RabbitMQ: An Introduction to Message Queuing, Protocols, and Policies

RabbitMQ is a highly popular open-source message-broker software that implements the Advanced Message Queuing Protocol (AMQP). It allows applications to communicate with each other through a highly flexible, robust, and scalable messaging system. In this blog post, we will explore the core concepts and protocols used in RabbitMQ, as well as discuss its policies and see some working examples.

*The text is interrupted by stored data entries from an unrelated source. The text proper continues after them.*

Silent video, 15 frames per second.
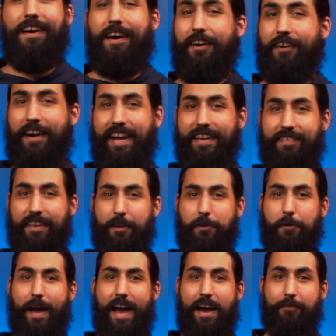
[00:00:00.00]
All right, there
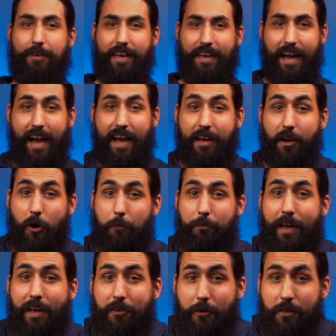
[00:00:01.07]
you have it. I hope
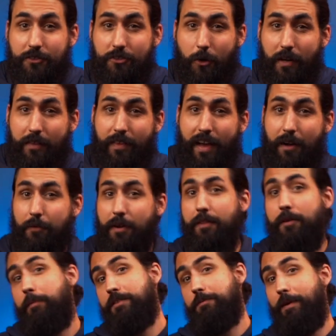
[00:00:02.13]
that you enjoyed that
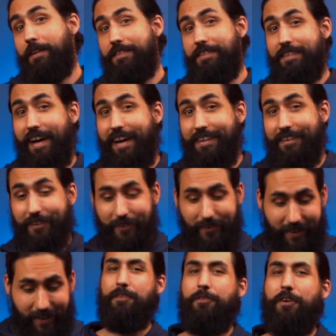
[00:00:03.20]
rhythm as much as I do.
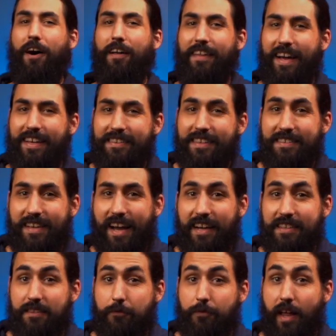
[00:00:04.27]
If y'all like these
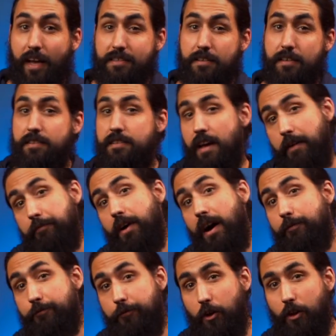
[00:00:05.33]
kinds of lessons, I've got
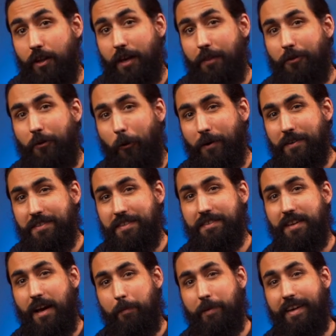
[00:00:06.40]
full-length courses
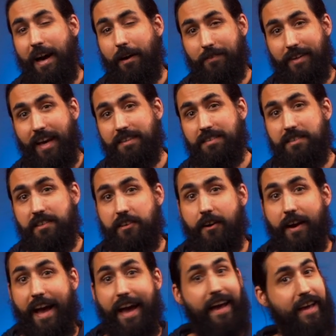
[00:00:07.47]
coming out next year
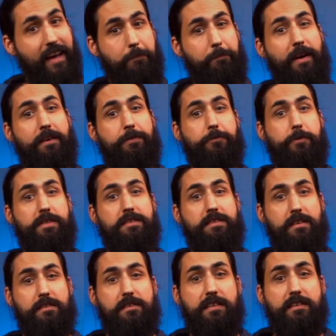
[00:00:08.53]
at
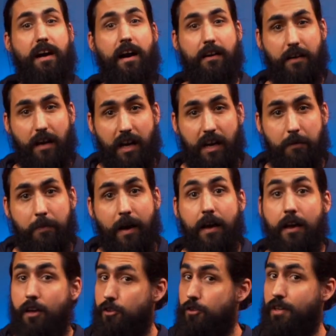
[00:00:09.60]
handpan360.com.
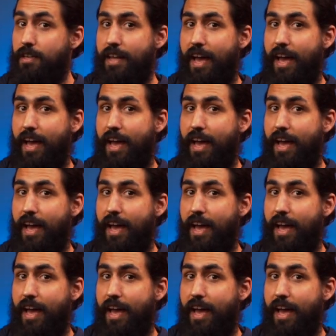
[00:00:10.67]
You can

“In distributed systems, message queues are the glue that holds everything together.” — Martin Fowler

Queue

A queue is a fundamental concept in RabbitMQ, where messages are sent and stored until they are consumed. Queues are named and can be bound to exchanges, which are responsible for routing messages to the appropriate queues. They can be durable, meaning they survive a broker restart, or transient, meaning they are deleted when the broker is restarted.

Queue Properties

Queues in RabbitMQ have a few properties that determine their behavior:
— Name: A unique identifier for the queue within the RabbitMQ server
— Durability: Determines if the queue survives a broker restart (durable or transient)
— Auto-delete: Determines if the queue is deleted when no longer used (e.g., no consumers and all messages have been consumed)
— Exclusive: Determines if the queue is private to the connection that created it

Queue Features

RabbitMQ provides several features related to queues that can help you manage and optimize message processing.

• Queue Length Limit
  You can set a maximum queue length to limit the number of messages stored in a queue. When the maximum length is reached, new messages will either be discarded or replace older messages, depending on the overflow behavior.
• Dead-Letter Queues
  Dead-letter queues are used to handle messages that cannot be processed or delivered for various reasons (e.g., TTL expiration, rejected by a consumer). By setting up a dead-letter exchange and binding it to a dead-letter queue, you can ensure that undeliverable messages are not lost and can be handled separately.
• Message Priorities
  RabbitMQ supports message priorities, allowing you to assign a priority level (0–255) to messages. Queues can be configured to support a specific number of priority levels, and the broker will attempt to deliver higher-priority messages before lower-priority ones.
• Queue Mirroring
  Queue mirroring is a feature that provides high availability by replicating a queue across multiple nodes in a RabbitMQ cluster. If the primary node fails, another node in the cluster can take over as the new primary, ensuring message delivery continuity.

Exchange

An exchange is responsible for receiving messages from producers and routing them to queues based on rules called bindings. There are four types of exchanges in RabbitMQ:

1. Direct Exchange
   A direct exchange routes messages based on the routing key. When a producer sends a message to a direct exchange, the exchange compares the routing key with the binding keys of the queues bound to it. If the routing key matches a binding key, the message is routed to the corresponding queue. Direct exchanges are suitable for scenarios where you want to route messages to specific queues based on a strict criterion.
2. Fanout Exchange
   A fanout exchange routes messages to all queues bound to it, regardless of the routing key. This type of exchange is useful for broadcasting messages to multiple queues simultaneously. Fanout exchanges are ideal for scenarios where you want to distribute messages to multiple consumers or workers for parallel processing.
3. Topic Exchange
   A topic exchange routes messages based on wildcard patterns in the routing key. The routing key consists of words separated by dots (e.g., “user.created”, “user.updated”). The binding key can include wildcards:
   — “*” matches exactly one word in the routing key
   — “#” matches zero or more words in the routing key
   Topic exchanges are suitable for complex routing scenarios where you want to route messages based on multiple criteria or hierarchical structures.
4. Headers Exchange
   A headers exchange routes messages based on message headers instead of the routing key. When binding a queue to a headers exchange, you can provide a set of key-value pairs as binding arguments. The exchange routes messages to the queue if their headers match the binding arguments. Headers exchanges can be useful when you want to route messages based on multiple properties without adhering to a specific routing key structure.

Binding

A binding is a relationship between an exchange and a queue that defines how messages should be routed. It can include a routing key (or a pattern for topic exchanges) to selectively route messages from the exchange to the bound queue.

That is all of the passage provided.